I'm studying algorithms and data structures at the moment.
I thought I would run a quick timeit.timeit
test for iterating through a list of 2**30 random integers in a list()
comparing to the same for the array.array
format.
I was expecting the array to finish first as one of the few muted benefits I have seen on other posts with a Python array is performance (I was initially wrongly under the impression that the list was implemented as a linked list: thank you for the correction Duncan)
Surely an array should be at least as quick as a list?
import os
import array
l = list(os.urandom(2**30))
a = array.array('I', l)
def test_list():
for i in l:
pass
def test_array():
for i in a:
pass
>>> timeit.timeit(test_array, number=5)
50.08525877200009
>>> timeit.timeit(test_list, number=5)
37.00491460799958
Here's my platform information: Python 3.6.5, [GCC 7.3.0] on linux x86_64 (Intel i5 4660)
First you initialise l
to a list of 2**30 Python int
values.
Second you initialise a
from the list to create a list of 2**30 C integers.
test_list
iterates over the list of Python int
values.
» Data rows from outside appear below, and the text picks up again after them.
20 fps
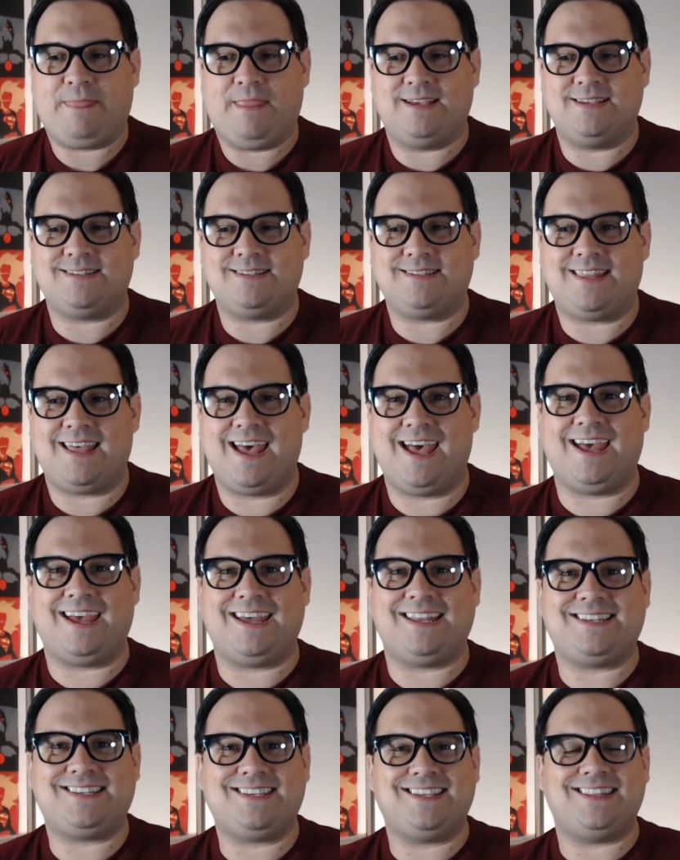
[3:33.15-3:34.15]
is
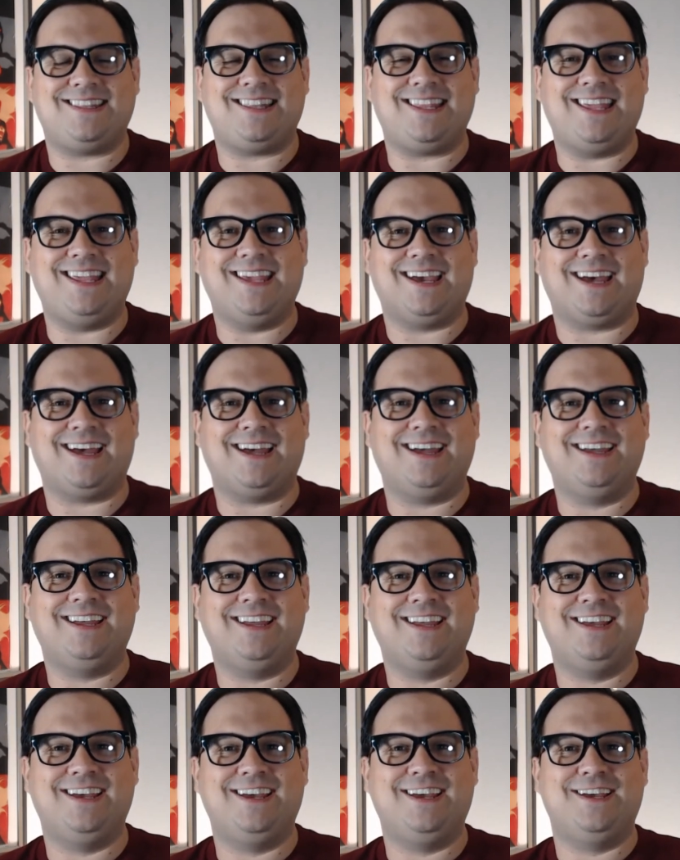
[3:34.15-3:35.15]
that the
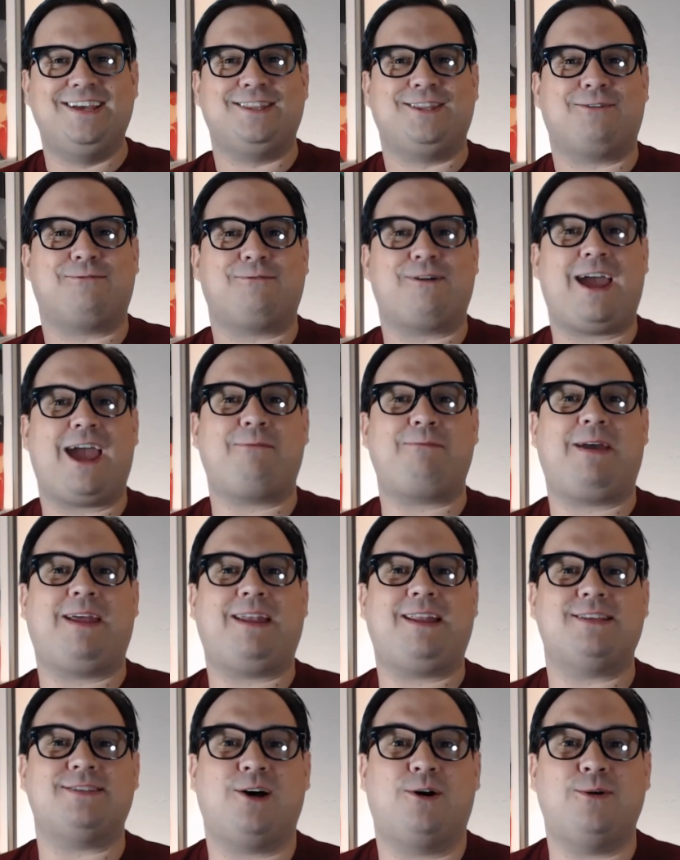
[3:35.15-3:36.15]

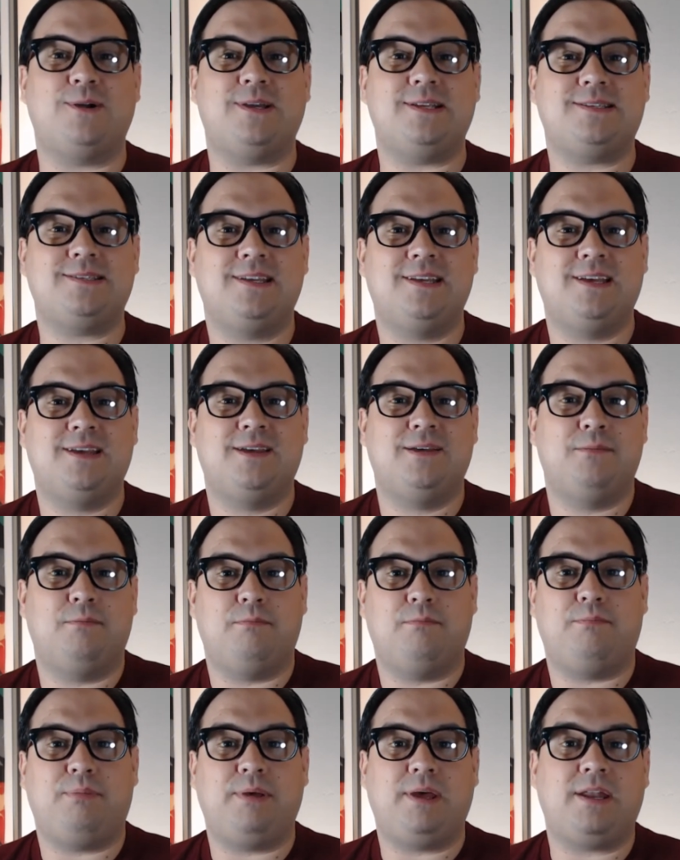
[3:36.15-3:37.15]
Ragman has always
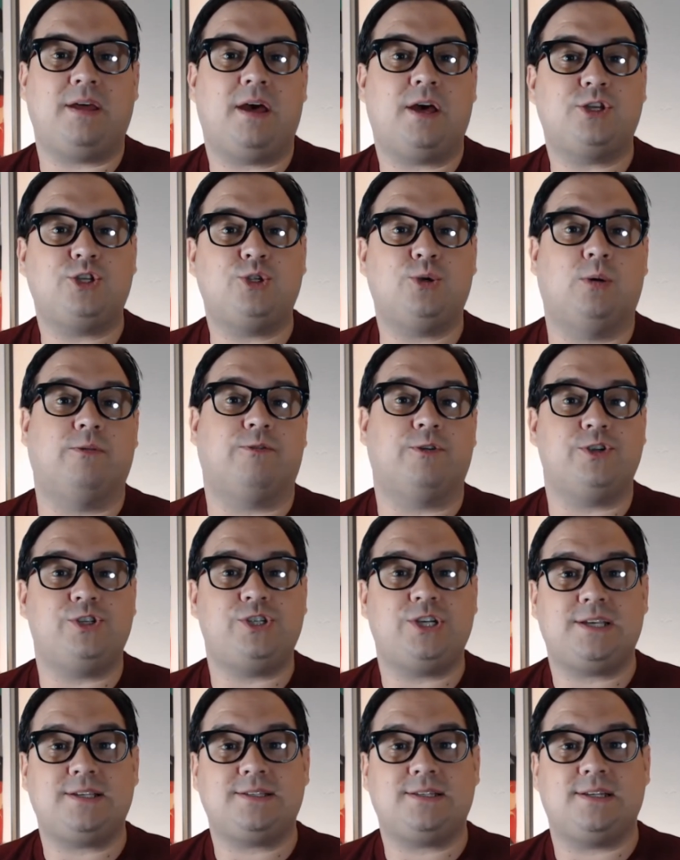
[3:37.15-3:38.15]
been a tool for
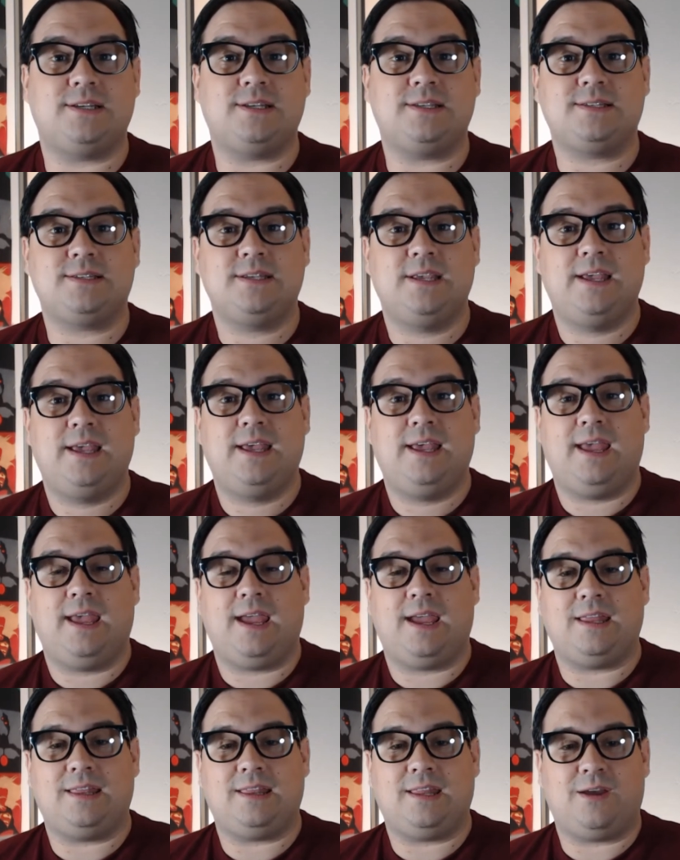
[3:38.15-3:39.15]
justice,
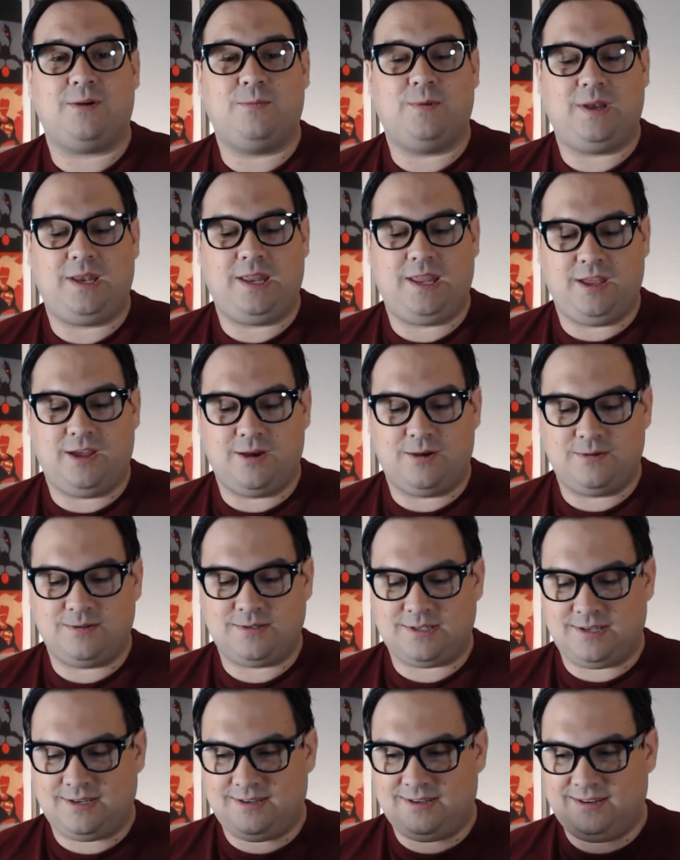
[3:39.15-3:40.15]
and that when he
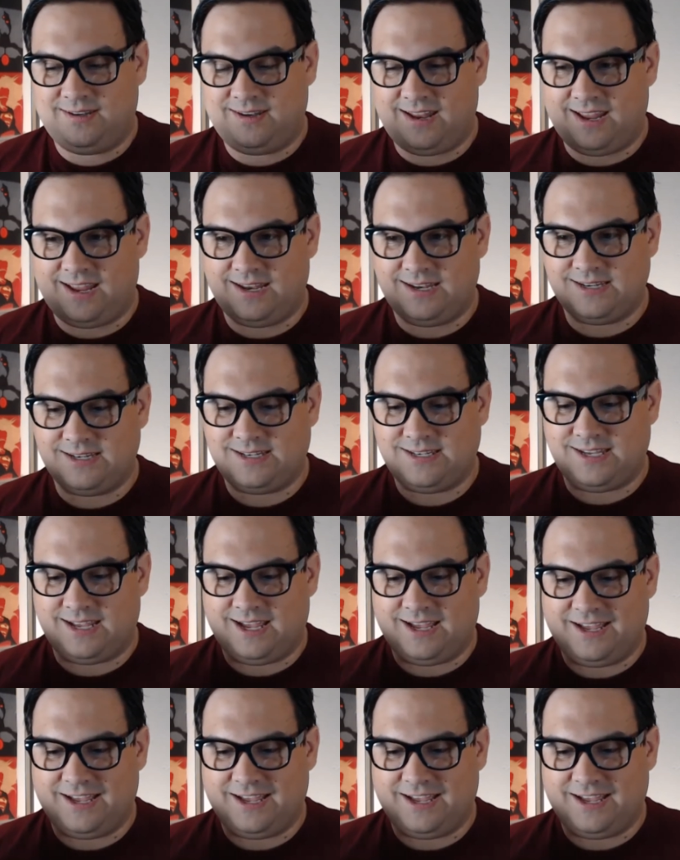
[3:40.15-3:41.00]
goes and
No Python objects are created or destroyed in this process, just a reference counter on each one gets incremented and then decremented.
test_array
iterates over the list of C integers creating a new Python int
for each element and then destroying it again. That's why the array is slower: it creates and destroys 2**30 Python objects.
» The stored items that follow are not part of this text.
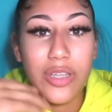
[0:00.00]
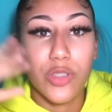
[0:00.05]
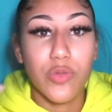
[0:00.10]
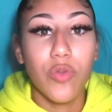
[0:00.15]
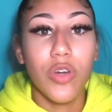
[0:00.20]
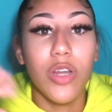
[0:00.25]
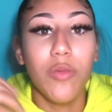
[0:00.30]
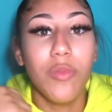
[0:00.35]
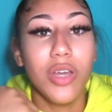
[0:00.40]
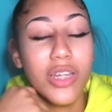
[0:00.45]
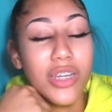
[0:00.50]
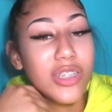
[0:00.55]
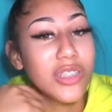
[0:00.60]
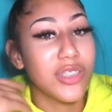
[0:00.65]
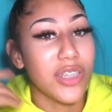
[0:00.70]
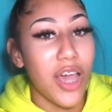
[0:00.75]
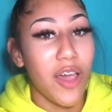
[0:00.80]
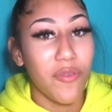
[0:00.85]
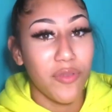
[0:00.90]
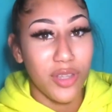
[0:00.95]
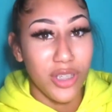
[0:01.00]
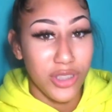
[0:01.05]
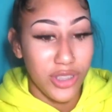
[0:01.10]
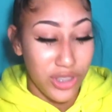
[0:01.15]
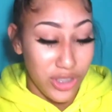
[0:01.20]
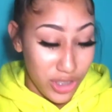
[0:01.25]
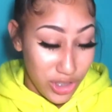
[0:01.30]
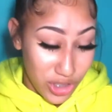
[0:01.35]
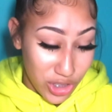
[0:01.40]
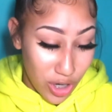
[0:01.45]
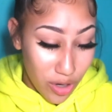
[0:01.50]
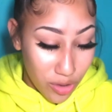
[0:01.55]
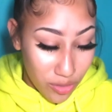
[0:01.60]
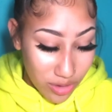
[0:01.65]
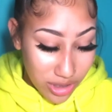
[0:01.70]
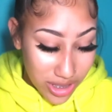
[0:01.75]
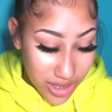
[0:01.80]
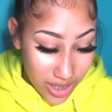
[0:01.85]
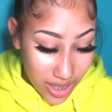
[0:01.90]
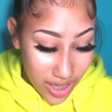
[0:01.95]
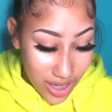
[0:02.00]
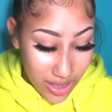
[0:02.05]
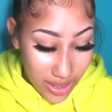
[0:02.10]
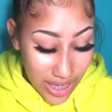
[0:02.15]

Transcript: 20 minutes after the joke was said.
Internally a Python list is just an array of pointers to the objects it contains. That means iterating over the list is as simple and as fast as iterating over an array. The array
type here will be using less memory overall (or it would be if you hadn't held on to the list) as C integers are much smaller than Python objects, but each access into the array has to convert the C value into a Python object and while object creation is heavily optimised it still takes more time than just getting another reference to an existing object.